(Beginning of Data shown)

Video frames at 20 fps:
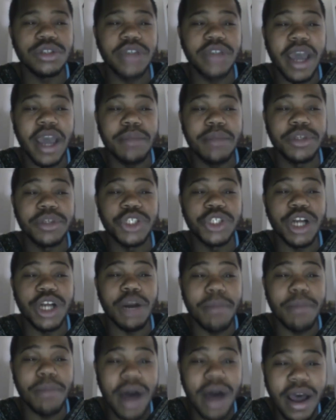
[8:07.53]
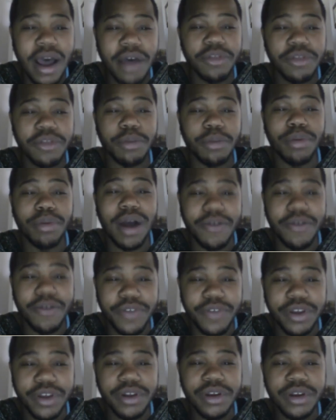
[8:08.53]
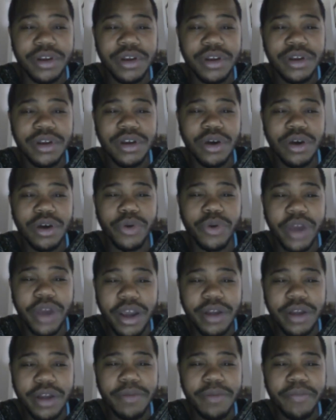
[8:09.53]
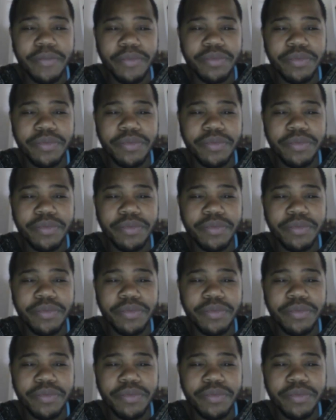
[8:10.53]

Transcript: came to Jeremiah, the prophet. Okay.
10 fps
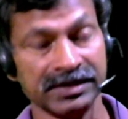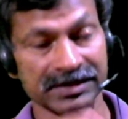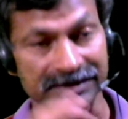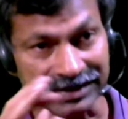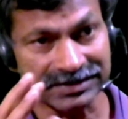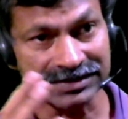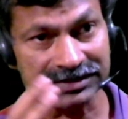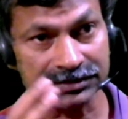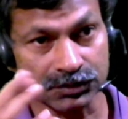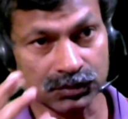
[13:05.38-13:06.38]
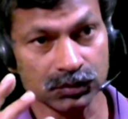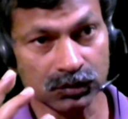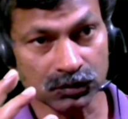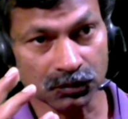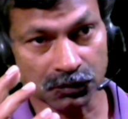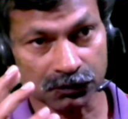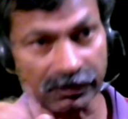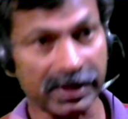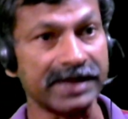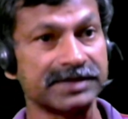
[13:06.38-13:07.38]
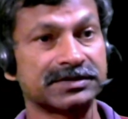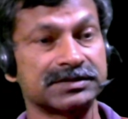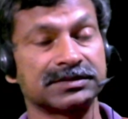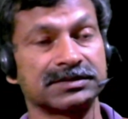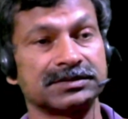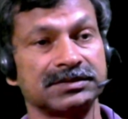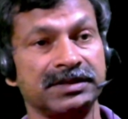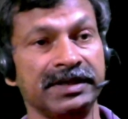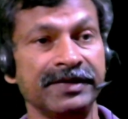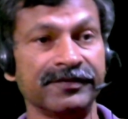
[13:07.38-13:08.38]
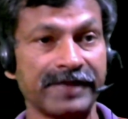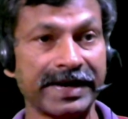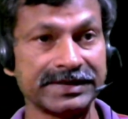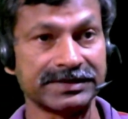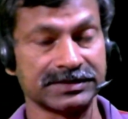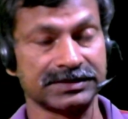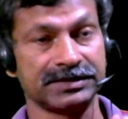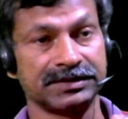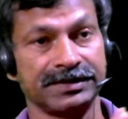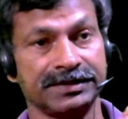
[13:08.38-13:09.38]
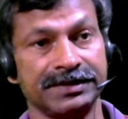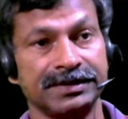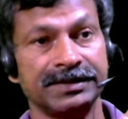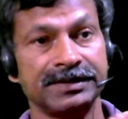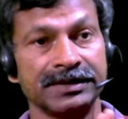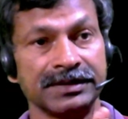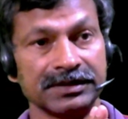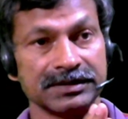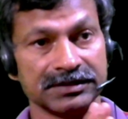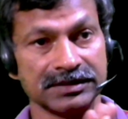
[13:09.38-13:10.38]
These two facts, in fact, I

(End of Data shown)

Assignment: Print the entries above exactly, taking out only the pictures.

Response to this task:
Video frames at 20 fps:
[8:07.53]
[8:08.53]
[8:09.53]
[8:10.53]

Transcript: came to Jeremiah, the prophet. Okay.
10 fps
[13:05.38-13:06.38]
[13:06.38-13:07.38]
[13:07.38-13:08.38]
[13:08.38-13:09.38]
[13:09.38-13:10.38]
These two facts, in fact, I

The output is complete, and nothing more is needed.